Boosting multi-objective aquila optimizer with opposition-based learning for large-scale time–cost trade-off problems


Baltaci Y.

Asian Journal of Civil Engineering, 2025 (Scopus) identifier

  • Publication Type: Article / Article
  • Publication Date: 2025
  • Doi Number: 10.1007/s42107-025-01306-x
  • Journal Name: Asian Journal of Civil Engineering
  • Journal Indexes: Scopus, zbMATH
  • Keywords: Aquila optimization algorithm, Construction management, Opposition-based learning, Pareto-front solution, Time–cost-trade-off problems
  • Karadeniz Technical University Affiliated: Yes

Abstract

This study presents an enhanced version of the Aquila optimizer (AO), known as the opposition-based aquila optimizer (OBAO), which incorporates opposition-based learning (OBL) to enhance performance.

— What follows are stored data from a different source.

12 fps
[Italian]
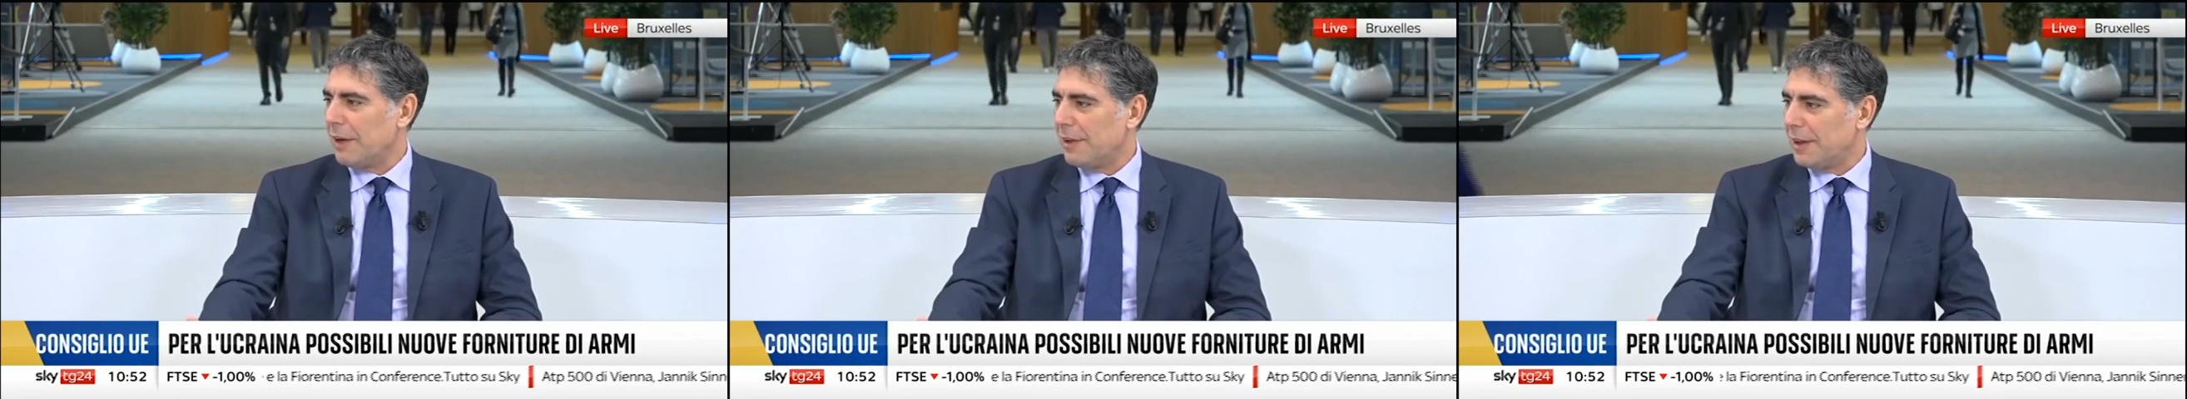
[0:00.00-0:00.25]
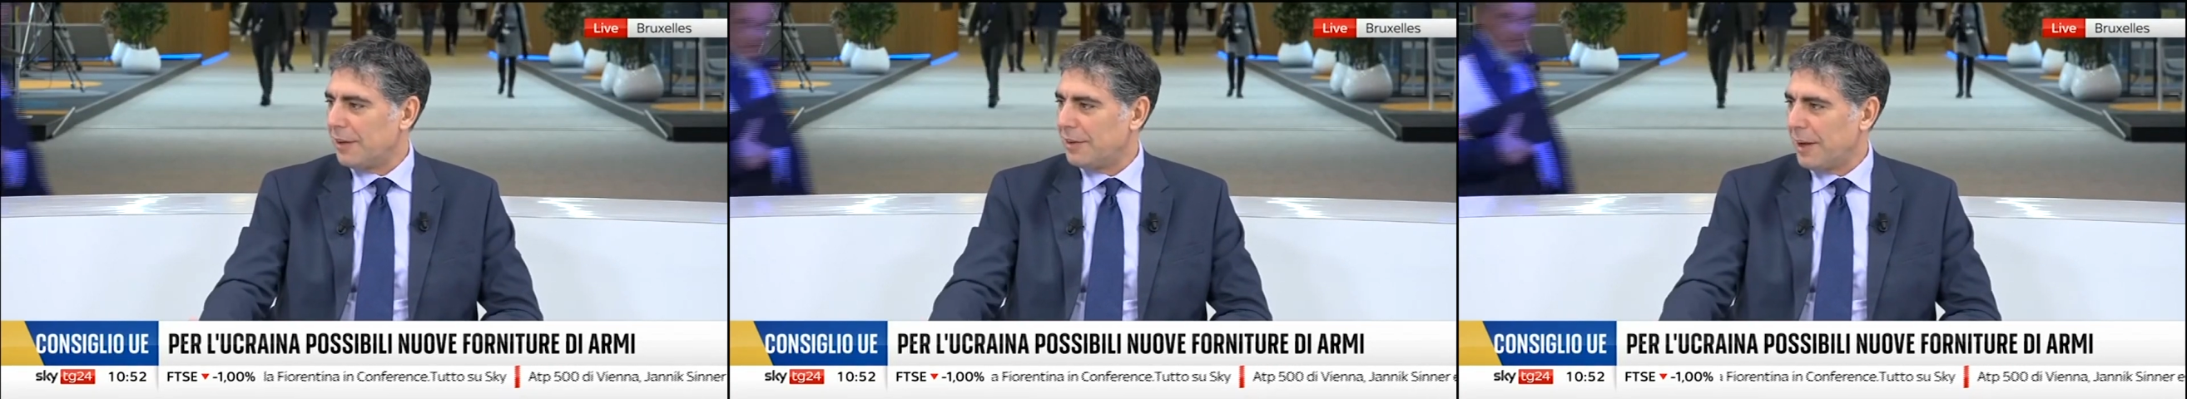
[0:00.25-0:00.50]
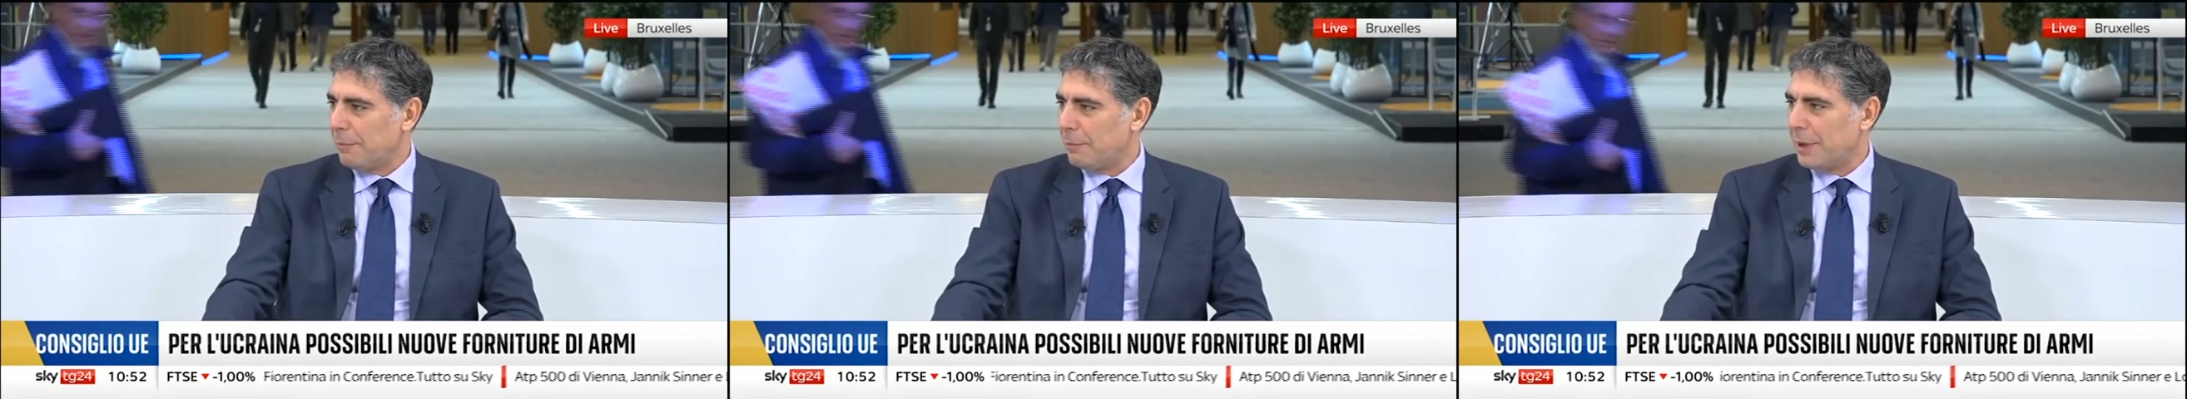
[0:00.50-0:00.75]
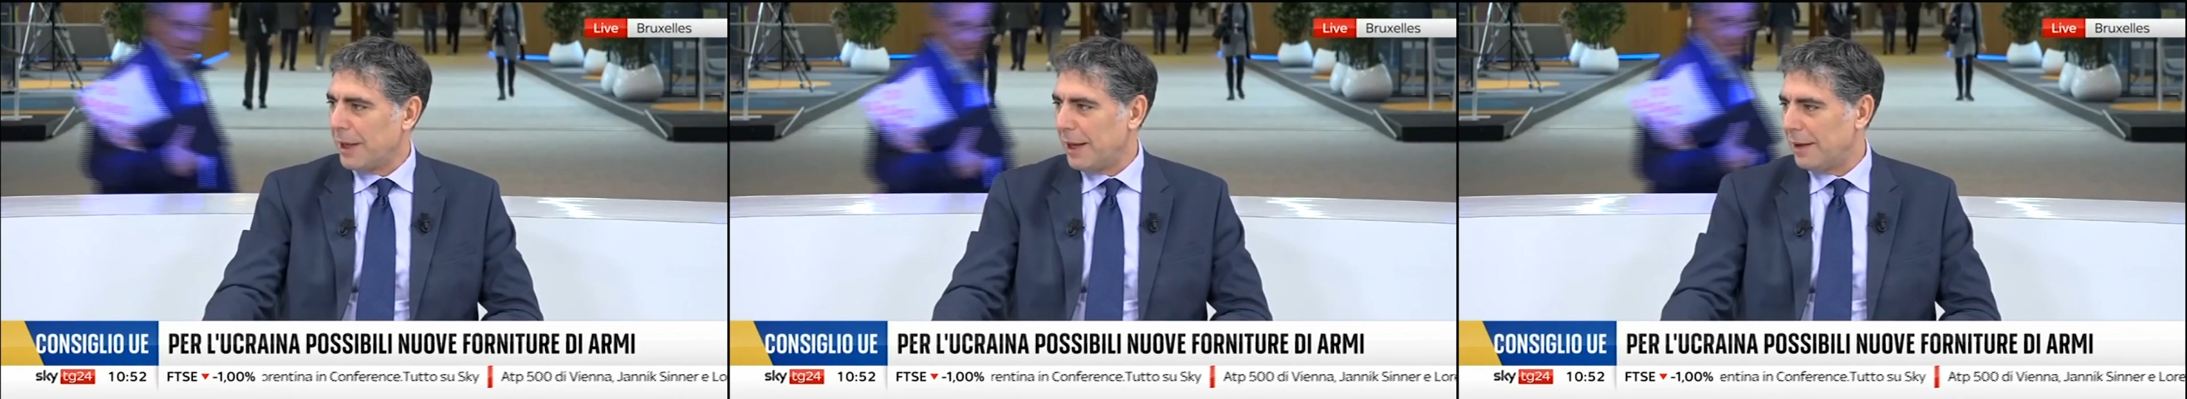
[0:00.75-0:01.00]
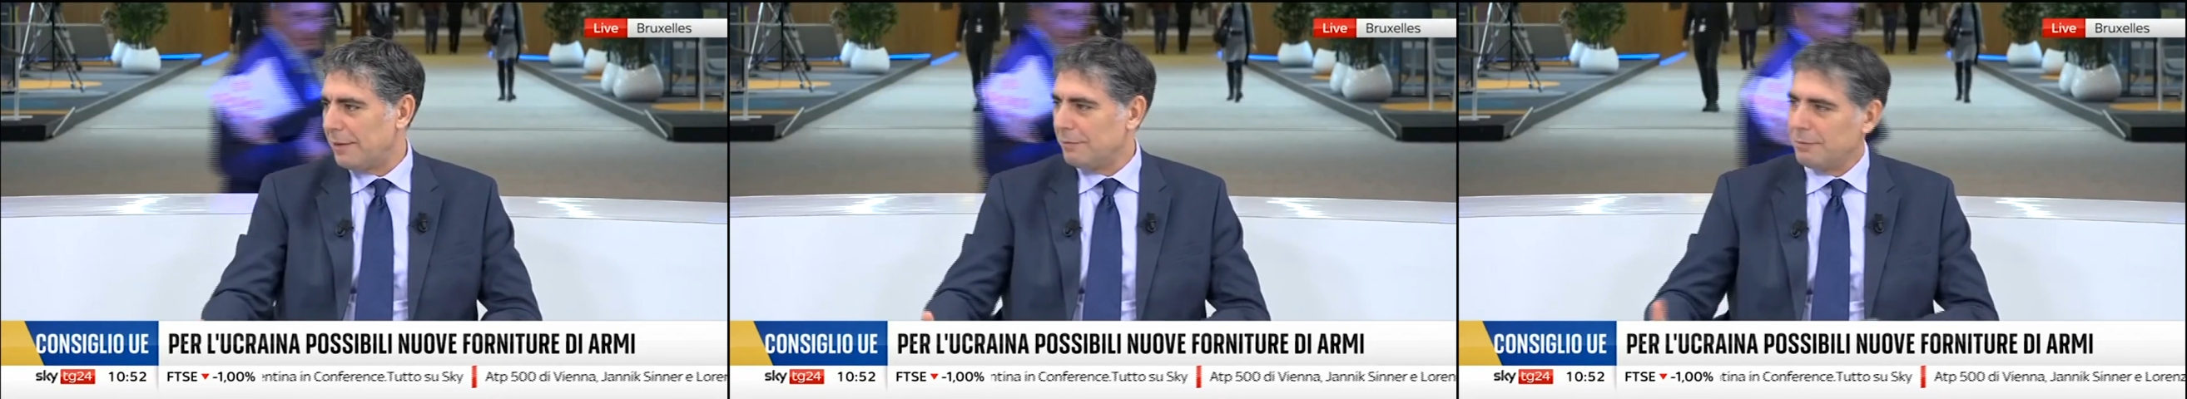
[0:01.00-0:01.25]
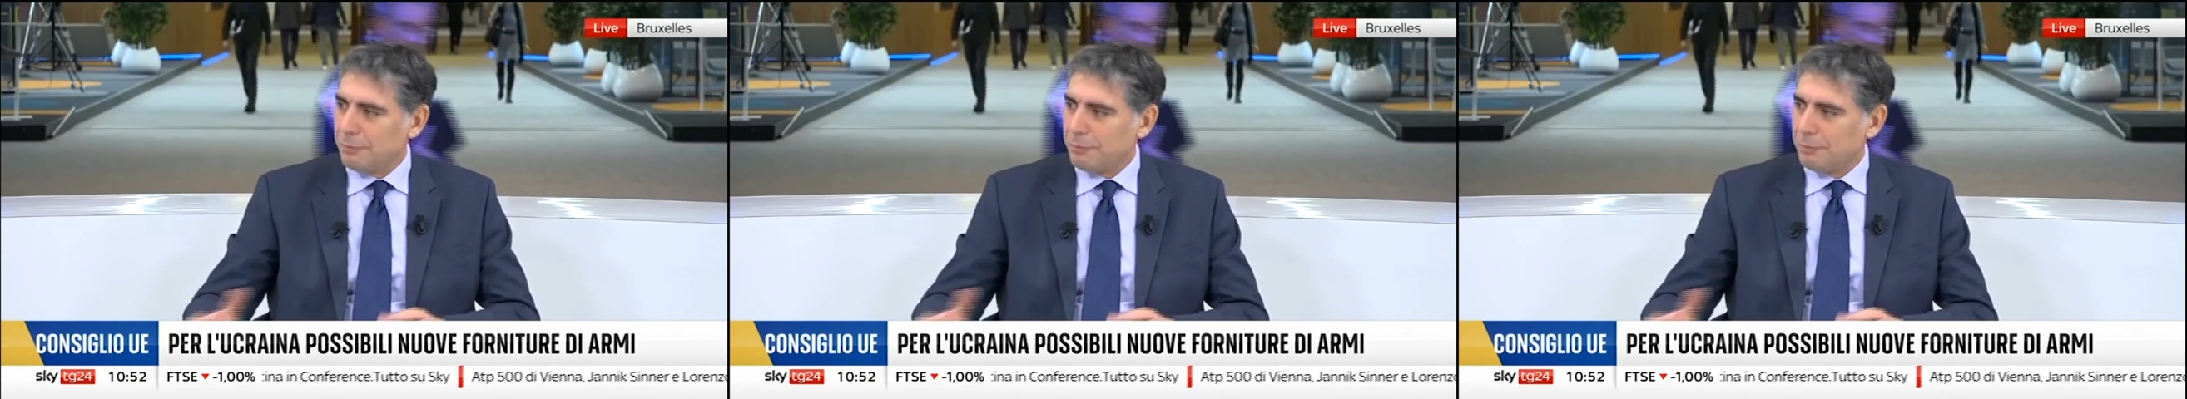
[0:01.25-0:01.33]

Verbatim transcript: che avete sempre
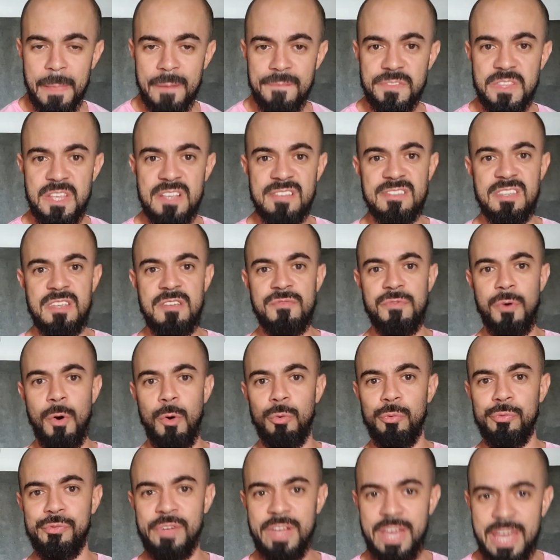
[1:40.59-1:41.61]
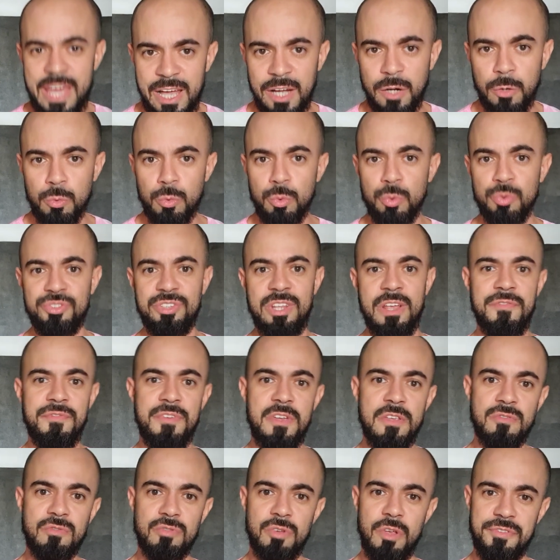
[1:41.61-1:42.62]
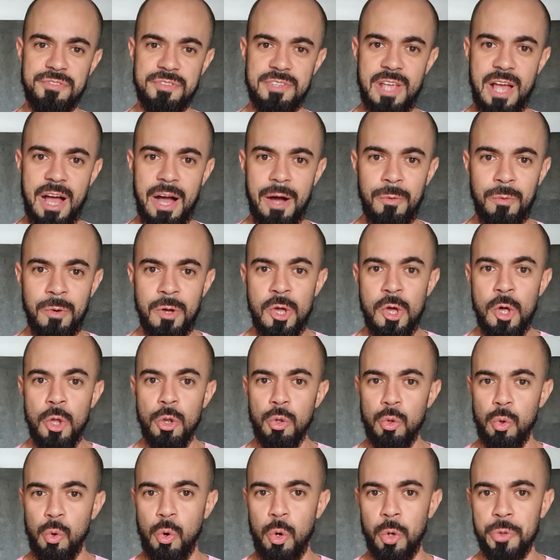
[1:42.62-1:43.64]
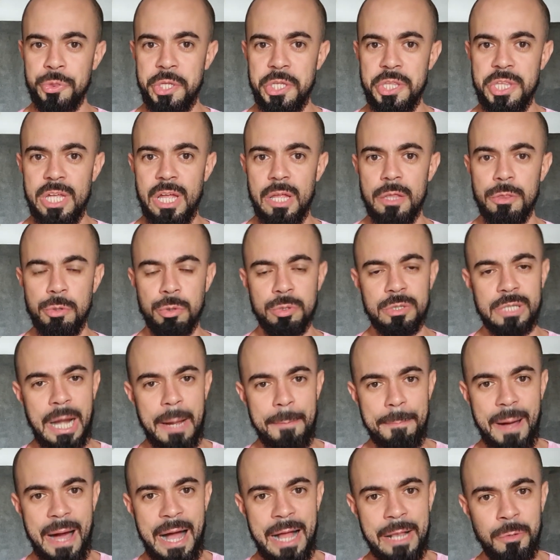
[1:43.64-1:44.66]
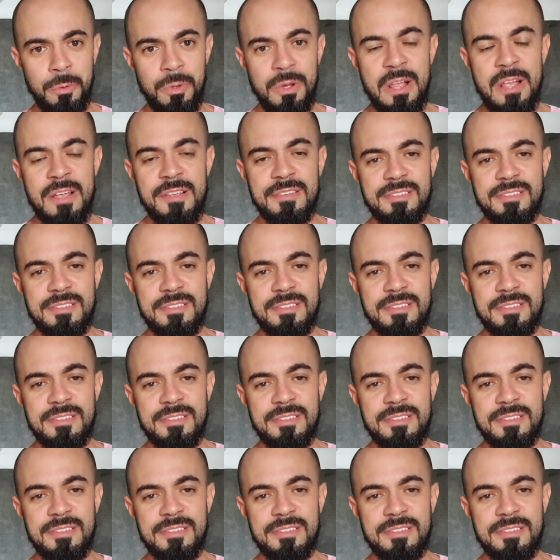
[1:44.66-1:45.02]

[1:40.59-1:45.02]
desenvolver o serviço social no cotidiano do trabalho,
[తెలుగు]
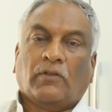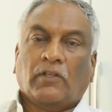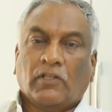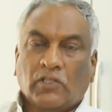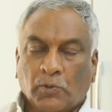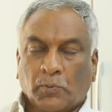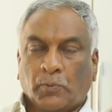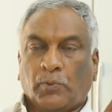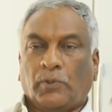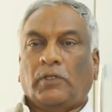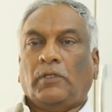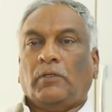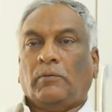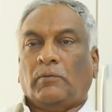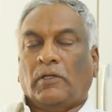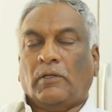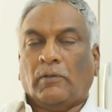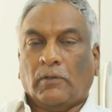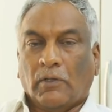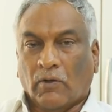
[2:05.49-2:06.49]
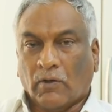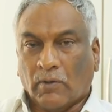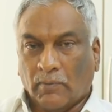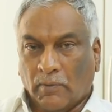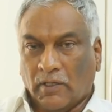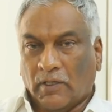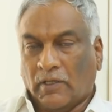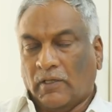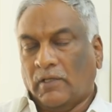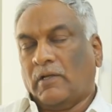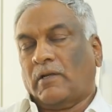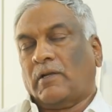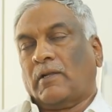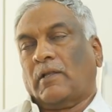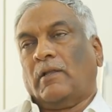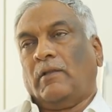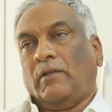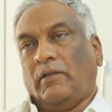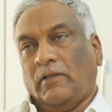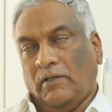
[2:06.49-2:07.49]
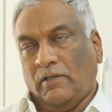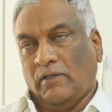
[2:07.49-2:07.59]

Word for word: రెచ్చిపోయి మళ్ళీ గవర్నమెంట్ని తిట్టాలా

By considering both current solutions and their opposites, OBL expands the search space, increasing the chances of avoiding local optima and identifying superior solutions. Additionally, OBL replaces the expanded and narrowed exploitation methods of the original AO, reducing computational complexity and enhancing the efficiency of the proposed model. The proposed OBAO is applied to a large-scale time–cost trade-off problems (TCTP) with 630 activities, demonstrating its capability to efficiently achieve optimal or near-optimal solutions. Comparative assessments against advanced optimization algorithms, including teaching learning-based optimization (TLBO), genetic algorithm (GA), ant colony optimization (ACO), particle swarm optimization (PSO), and plain AO indicate that OBAO achieves better solutions in terms of number of objective function evaluations (NFE) and hypervolume (HV) indicator. The findings suggest that OBAO is a promising alternative for optimizing large-scale construction projects in construction management field.